Work request: In the copy, include every entry exactly but none of the images.

[Stored data entries]
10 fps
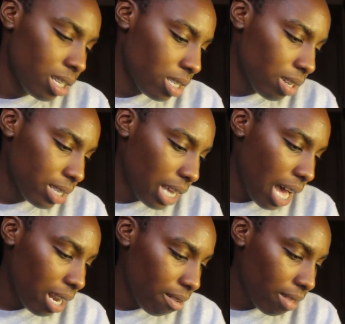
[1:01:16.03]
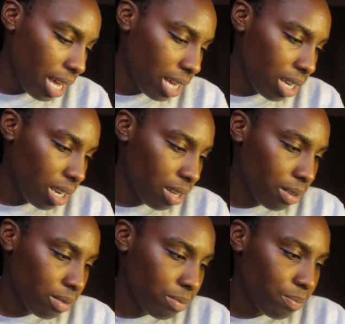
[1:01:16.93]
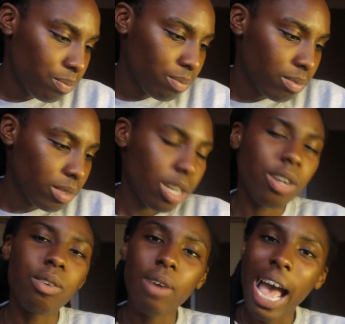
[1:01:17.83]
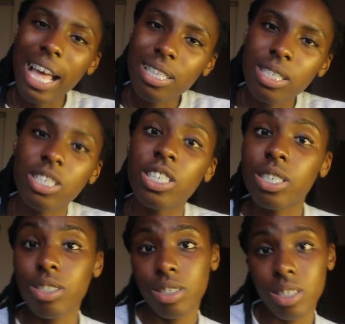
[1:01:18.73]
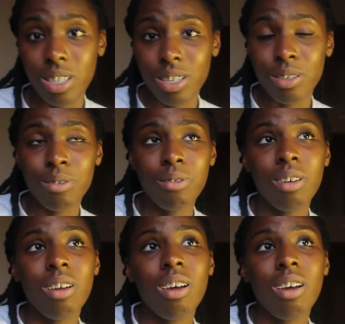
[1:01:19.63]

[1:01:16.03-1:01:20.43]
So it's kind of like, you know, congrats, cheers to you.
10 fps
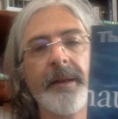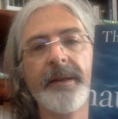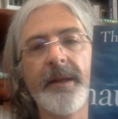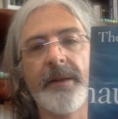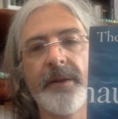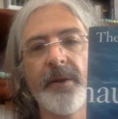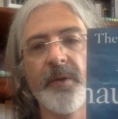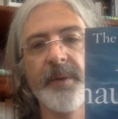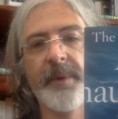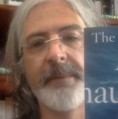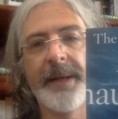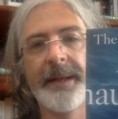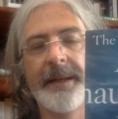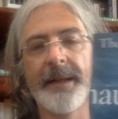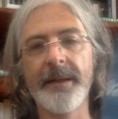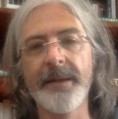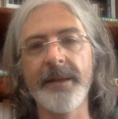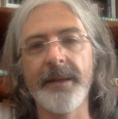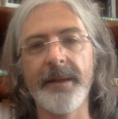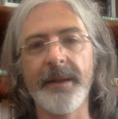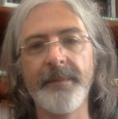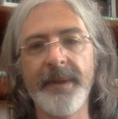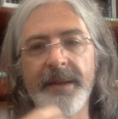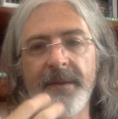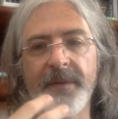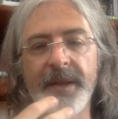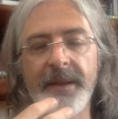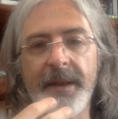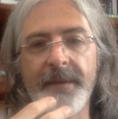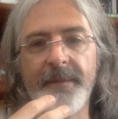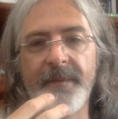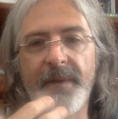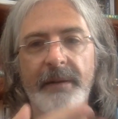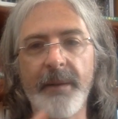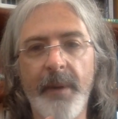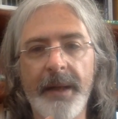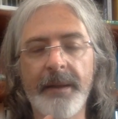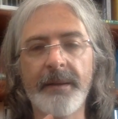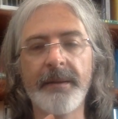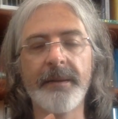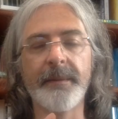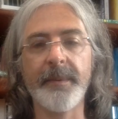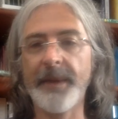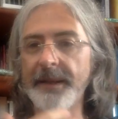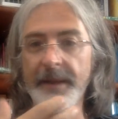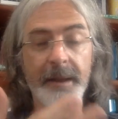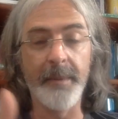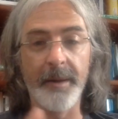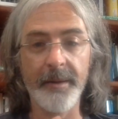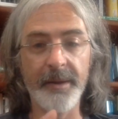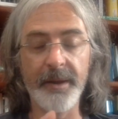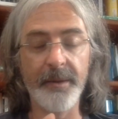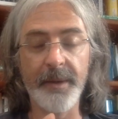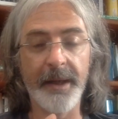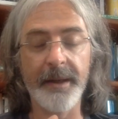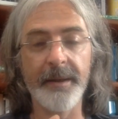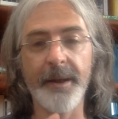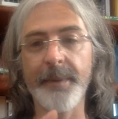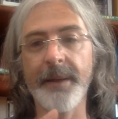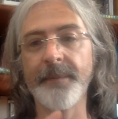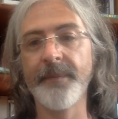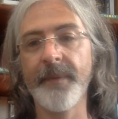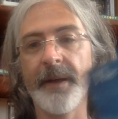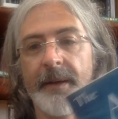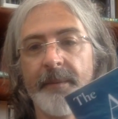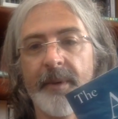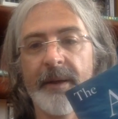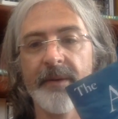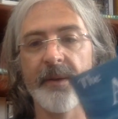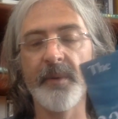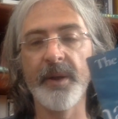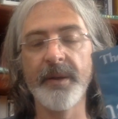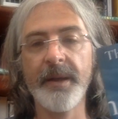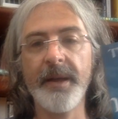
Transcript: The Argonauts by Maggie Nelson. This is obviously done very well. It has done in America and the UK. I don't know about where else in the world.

Task result:
10 fps
[1:01:16.03]
[1:01:16.93]
[1:01:17.83]
[1:01:18.73]
[1:01:19.63]

[1:01:16.03-1:01:20.43]
So it's kind of like, you know, congrats, cheers to you.
10 fps
Transcript: The Argonauts by Maggie Nelson. This is obviously done very well. It has done in America and the UK. I don't know about where else in the world.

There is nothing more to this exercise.